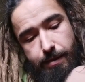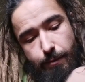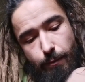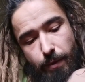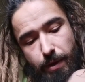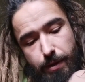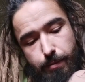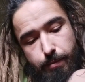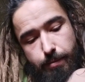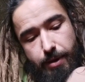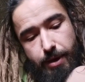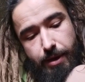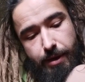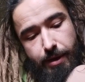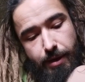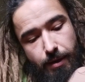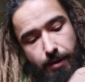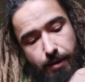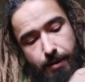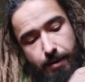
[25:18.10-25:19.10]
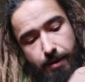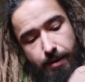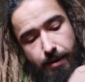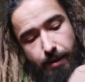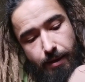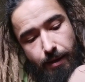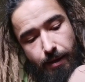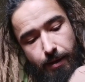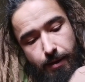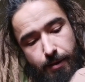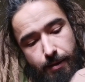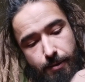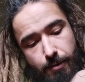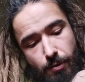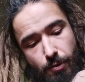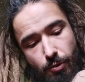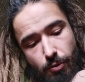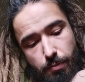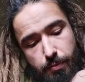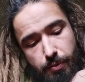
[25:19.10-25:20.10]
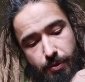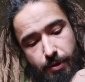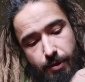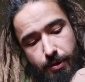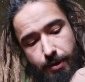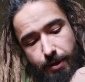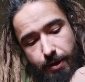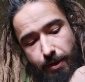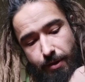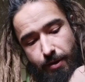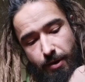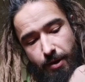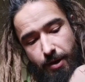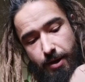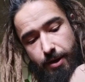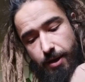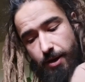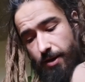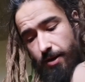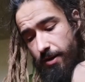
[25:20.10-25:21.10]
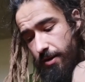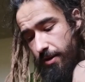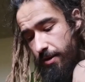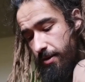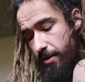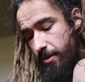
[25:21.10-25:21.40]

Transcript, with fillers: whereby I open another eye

..............................

Work request ▸
Copy out exactly the lines between the line containing "[25:19.10-25:20.10]" and the end of the entries, including both, and leave the pictures behind.

Solution to this task ▸
[25:19.10-25:20.10]
[25:20.10-25:21.10]
[25:21.10-25:21.40]

Transcript, with fillers: whereby I open another eye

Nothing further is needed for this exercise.